-- Task to complete --
Go through the records and copy each line where the word "Transcript" occurs.

+===+

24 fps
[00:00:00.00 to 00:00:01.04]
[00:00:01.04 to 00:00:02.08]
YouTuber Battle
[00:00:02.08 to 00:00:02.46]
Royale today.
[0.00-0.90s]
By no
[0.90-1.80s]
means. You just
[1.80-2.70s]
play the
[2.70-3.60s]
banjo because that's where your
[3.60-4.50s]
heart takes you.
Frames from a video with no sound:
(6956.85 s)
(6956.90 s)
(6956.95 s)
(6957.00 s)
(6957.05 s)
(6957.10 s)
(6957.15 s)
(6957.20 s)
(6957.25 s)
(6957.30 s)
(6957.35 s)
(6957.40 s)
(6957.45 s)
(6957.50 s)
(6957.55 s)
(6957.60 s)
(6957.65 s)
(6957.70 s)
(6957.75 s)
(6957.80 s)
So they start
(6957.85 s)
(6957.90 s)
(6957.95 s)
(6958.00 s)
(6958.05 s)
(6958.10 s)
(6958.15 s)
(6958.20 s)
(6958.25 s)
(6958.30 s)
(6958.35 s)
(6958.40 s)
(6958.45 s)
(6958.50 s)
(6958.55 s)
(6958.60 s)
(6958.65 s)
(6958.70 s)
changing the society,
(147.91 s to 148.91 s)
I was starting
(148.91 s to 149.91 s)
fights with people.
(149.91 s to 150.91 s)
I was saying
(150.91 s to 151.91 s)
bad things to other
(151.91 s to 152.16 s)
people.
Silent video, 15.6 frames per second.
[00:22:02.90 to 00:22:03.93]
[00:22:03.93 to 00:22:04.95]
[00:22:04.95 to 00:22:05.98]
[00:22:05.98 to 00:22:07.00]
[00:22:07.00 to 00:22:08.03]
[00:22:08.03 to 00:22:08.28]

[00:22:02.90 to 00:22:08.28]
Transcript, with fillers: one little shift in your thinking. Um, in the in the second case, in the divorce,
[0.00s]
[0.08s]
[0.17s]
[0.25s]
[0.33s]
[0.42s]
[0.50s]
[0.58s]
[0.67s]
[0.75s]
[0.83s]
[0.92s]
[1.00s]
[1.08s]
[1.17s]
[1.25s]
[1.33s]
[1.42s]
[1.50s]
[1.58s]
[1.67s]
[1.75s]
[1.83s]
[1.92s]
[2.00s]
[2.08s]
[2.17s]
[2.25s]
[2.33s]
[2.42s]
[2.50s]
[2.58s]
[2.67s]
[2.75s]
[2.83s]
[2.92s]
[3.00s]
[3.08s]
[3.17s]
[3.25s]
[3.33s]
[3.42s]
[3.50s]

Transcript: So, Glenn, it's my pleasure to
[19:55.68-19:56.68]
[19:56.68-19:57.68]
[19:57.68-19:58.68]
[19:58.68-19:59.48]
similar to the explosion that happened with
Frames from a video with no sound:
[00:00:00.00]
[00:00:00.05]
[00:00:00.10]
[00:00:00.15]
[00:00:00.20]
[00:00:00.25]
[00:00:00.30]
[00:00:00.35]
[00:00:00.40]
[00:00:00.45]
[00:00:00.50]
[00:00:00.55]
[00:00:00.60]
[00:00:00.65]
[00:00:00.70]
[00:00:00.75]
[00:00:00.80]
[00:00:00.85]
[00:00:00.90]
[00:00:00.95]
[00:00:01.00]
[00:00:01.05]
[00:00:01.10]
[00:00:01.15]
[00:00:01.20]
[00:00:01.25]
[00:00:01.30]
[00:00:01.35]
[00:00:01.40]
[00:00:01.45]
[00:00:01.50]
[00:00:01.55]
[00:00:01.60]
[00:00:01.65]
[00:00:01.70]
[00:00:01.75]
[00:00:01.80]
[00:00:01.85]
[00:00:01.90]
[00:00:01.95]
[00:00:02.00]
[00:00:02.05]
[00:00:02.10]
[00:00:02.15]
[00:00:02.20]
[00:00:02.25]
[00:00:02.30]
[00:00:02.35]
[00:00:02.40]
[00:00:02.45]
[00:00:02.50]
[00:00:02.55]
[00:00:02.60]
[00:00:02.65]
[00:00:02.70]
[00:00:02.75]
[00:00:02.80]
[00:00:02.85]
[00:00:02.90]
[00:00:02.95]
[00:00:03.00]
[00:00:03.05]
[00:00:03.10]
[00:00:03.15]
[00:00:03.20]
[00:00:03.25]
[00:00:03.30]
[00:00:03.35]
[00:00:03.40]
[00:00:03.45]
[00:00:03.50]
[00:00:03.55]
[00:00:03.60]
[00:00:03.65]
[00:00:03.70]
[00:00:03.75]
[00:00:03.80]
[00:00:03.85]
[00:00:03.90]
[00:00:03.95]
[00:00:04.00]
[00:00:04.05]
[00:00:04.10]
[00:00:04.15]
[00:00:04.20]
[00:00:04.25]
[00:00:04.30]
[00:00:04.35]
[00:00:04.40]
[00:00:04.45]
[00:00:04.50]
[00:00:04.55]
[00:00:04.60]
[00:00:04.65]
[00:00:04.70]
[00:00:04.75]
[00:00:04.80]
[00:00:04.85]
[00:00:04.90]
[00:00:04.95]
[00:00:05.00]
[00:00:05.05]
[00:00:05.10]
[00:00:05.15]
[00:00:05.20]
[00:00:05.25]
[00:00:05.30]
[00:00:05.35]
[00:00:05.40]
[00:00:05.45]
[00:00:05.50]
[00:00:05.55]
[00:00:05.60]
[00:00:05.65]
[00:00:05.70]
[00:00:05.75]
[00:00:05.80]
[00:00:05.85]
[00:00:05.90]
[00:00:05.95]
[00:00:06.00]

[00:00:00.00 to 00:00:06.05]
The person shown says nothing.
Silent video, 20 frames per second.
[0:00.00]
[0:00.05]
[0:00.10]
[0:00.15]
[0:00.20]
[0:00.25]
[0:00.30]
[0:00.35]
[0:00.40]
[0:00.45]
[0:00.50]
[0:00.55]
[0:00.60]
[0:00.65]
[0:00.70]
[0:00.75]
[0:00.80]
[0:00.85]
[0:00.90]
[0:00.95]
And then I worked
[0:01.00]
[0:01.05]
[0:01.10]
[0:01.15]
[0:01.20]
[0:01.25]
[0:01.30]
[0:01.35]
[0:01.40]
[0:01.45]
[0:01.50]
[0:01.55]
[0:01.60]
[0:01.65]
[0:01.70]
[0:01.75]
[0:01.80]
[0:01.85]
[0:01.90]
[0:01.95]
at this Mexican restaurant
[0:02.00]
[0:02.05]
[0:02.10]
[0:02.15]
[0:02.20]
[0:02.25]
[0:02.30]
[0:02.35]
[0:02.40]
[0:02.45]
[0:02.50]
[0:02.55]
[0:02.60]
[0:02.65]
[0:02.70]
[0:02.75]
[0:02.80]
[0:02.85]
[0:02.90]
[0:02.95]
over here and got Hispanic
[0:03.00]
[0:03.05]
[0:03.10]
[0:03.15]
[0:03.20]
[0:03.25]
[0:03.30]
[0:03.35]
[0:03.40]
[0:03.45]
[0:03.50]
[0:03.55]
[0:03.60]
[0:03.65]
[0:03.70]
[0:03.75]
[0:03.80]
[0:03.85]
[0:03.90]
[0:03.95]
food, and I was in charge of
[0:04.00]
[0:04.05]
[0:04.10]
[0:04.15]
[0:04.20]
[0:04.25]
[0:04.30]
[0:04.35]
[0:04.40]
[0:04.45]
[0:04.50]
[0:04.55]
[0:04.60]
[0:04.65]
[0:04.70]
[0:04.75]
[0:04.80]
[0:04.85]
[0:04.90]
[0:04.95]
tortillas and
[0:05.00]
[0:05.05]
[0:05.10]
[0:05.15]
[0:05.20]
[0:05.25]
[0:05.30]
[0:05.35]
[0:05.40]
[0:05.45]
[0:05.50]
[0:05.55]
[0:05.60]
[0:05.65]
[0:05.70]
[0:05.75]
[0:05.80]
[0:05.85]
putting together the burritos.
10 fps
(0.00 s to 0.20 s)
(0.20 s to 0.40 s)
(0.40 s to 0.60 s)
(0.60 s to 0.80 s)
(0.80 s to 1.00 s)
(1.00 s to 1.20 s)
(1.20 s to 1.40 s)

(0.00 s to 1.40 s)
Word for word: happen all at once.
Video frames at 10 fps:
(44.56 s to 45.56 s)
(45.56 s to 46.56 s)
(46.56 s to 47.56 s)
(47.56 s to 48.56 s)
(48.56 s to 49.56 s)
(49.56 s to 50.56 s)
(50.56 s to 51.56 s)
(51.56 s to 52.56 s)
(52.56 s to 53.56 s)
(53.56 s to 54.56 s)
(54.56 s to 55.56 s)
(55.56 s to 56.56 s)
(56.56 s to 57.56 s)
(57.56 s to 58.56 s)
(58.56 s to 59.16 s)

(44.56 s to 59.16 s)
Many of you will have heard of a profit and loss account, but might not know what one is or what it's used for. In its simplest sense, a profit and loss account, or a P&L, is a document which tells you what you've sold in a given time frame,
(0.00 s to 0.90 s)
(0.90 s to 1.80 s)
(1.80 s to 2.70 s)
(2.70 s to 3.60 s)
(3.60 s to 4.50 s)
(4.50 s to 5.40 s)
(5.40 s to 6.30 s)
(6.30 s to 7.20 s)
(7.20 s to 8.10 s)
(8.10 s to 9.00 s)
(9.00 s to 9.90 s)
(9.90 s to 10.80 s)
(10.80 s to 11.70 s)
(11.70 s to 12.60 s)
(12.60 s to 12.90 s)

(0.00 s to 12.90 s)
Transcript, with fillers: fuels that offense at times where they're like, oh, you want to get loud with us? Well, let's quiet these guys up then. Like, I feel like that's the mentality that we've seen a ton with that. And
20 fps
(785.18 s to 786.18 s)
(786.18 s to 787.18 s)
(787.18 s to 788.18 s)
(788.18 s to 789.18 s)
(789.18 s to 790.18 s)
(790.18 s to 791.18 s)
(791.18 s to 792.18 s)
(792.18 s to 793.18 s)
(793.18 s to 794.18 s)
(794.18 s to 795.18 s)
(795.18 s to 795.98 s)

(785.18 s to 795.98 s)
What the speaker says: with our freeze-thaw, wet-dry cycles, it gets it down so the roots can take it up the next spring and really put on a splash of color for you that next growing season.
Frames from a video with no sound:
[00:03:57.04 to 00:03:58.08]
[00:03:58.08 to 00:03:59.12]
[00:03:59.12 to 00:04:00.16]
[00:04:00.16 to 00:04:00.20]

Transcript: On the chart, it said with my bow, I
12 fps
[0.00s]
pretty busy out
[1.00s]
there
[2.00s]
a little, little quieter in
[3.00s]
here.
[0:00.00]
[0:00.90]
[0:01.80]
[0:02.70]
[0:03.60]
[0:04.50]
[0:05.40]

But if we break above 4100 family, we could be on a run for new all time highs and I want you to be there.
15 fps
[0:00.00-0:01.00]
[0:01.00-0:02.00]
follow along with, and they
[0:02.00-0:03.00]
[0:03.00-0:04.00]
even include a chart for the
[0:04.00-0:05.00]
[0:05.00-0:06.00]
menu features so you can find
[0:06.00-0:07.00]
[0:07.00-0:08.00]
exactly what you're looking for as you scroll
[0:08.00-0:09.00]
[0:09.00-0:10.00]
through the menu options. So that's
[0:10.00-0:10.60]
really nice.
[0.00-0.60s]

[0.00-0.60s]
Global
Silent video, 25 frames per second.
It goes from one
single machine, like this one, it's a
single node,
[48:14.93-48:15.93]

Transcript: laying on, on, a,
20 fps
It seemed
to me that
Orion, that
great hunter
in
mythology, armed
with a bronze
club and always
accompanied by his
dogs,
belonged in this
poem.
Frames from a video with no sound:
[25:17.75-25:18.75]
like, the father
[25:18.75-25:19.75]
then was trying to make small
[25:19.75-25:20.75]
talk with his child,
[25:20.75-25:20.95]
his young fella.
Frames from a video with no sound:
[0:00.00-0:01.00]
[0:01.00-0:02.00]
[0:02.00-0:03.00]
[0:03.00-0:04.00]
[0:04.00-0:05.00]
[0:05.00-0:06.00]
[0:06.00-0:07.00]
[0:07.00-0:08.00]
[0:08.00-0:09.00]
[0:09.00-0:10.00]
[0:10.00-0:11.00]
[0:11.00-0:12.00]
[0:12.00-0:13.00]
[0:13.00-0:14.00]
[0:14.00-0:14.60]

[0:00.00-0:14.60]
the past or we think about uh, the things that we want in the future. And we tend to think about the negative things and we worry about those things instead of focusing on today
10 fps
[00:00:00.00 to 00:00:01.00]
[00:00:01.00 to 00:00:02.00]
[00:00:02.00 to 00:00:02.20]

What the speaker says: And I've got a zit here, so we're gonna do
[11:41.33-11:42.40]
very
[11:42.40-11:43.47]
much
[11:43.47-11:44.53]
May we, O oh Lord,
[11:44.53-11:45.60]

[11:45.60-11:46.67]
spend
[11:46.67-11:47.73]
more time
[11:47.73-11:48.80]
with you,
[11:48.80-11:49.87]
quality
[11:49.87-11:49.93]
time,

+===+

-- Written answer --
Transcript, with fillers: one little shift in your thinking. Um, in the in the second case, in the divorce,
Transcript: So, Glenn, it's my pleasure to
Transcript, with fillers: fuels that offense at times where they're like, oh, you want to get loud with us? Well, let's quiet these guys up then. Like, I feel like that's the mentality that we've seen a ton with that. And
Transcript: On the chart, it said with my bow, I
Transcript: laying on, on, a,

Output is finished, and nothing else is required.